The autonomy that comes with a DNP fueled Austin’s choice to pursue an Adult Gerontology-Acute Care Nurse Practitioner specialization. The program’s mentorship and network opportunities with health care leaders are what Austin values most, followed by the time it is providing her to refine her skills.
“In this program, you are surrounded by nursing scholars,” she said. “And by networking with them, you can actually learn and uncover solutions. This is a golden opportunity.”
A better way to diagnose Morgellons disease
With her doctorate already in hand from UCSF’s Post-Master’s Entry to the DNP pathway, nursing alumna Melissa Fesler, DNP, RN, FNP-BC, can speak to the advantages of a doctorate on her career.

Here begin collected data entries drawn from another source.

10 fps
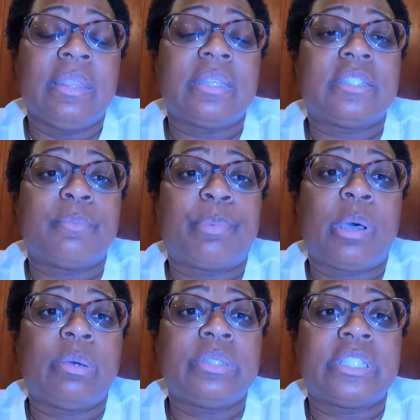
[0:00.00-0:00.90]
The
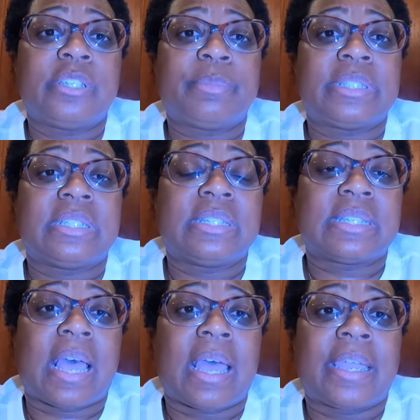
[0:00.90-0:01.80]
symposium is
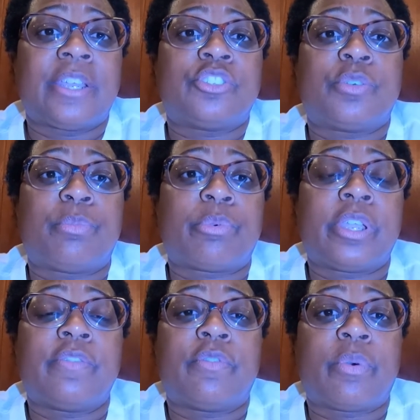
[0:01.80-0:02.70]
designed to
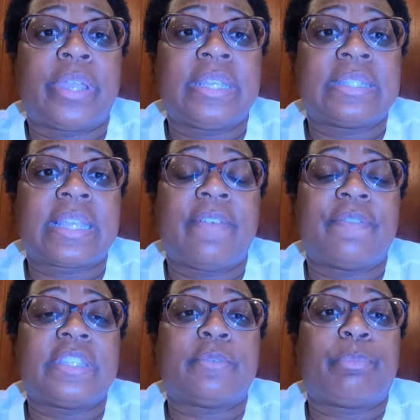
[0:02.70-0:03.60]
bring voice and
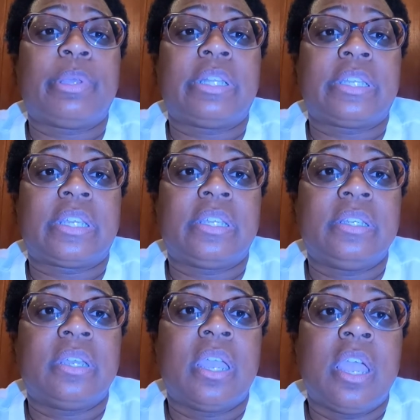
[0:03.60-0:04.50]

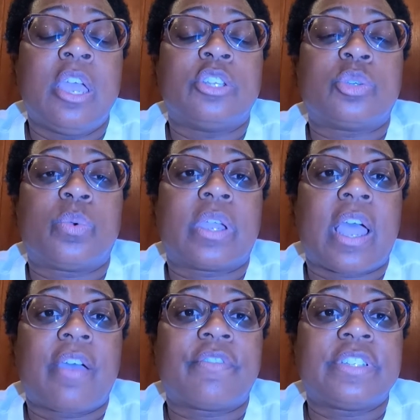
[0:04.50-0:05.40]
visibility to a
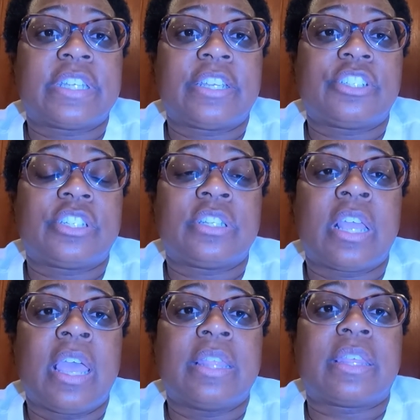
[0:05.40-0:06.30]

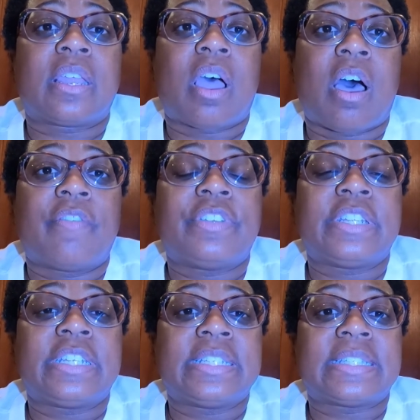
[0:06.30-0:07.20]
conversation that
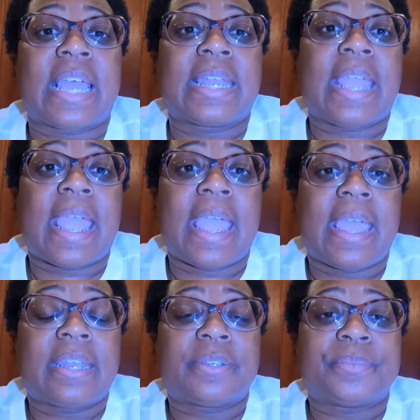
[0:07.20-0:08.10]
often is not
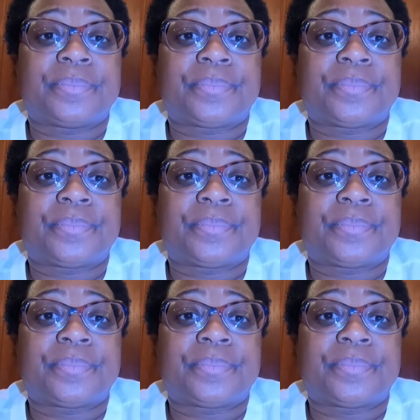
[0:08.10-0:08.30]
had.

“UCSF’s DNP program was eye-opening,” Fesler said. “It gave me the confidence of knowing what steps I needed to take to implement policy changes. I learned that to establish credibility, I needed to perform quality improvement research and publish papers.”
For her scholarly project, a requirement of the UCSF DNP program, Fesler developed a preliminary protocol for the diagnosis of Morgellons, a tick-borne disease that is caused by untreated Lyme disease. This protocol is now implemented at her clinic, Union Square Medical Associates in San Francisco, and she plans to publish future studies in hopes it will become widely adopted.

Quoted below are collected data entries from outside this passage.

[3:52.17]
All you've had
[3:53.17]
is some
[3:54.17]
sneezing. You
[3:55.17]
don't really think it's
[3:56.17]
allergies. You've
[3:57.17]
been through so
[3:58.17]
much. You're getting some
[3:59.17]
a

Recently, she launched subsequent research digging deeper into the potential diagnostic markers of Morgellons, demonstrating it is physical not psychological, a common misdiagnosis.
With an undergraduate degree in medical microbiology, Fesler had a proclivity for infectious diseases and jumped at the opportunity to study Morgellons, a dermatologic condition primarily affecting middle-aged women. Morgellons causes acute chronic skin wounds, many of which contain protruding fibers. Patients claim feeling like something is crawling under their skin and are most often initially referred for psychiatric treatment.
Horrified by the misdiagnosis and the debilitating nature of the condition, Fesler dedicated her scholarly project to developing a protocol for accurately diagnosing the condition. She tested and refined her work with feedback from physicians who reported it improved their knowledge and confidence in diagnosing Morgellons when examining patients with skin conditions.
“What drove me to my DNP at UCSF was that I saw the need to change the way policies and guidelines were being used for this patient population, and I didn’t know how to use evidence-based literature to move forward to implement changes,” Fesler said. “The DNP program taught me the steps to make change happen on a micro and macro level.”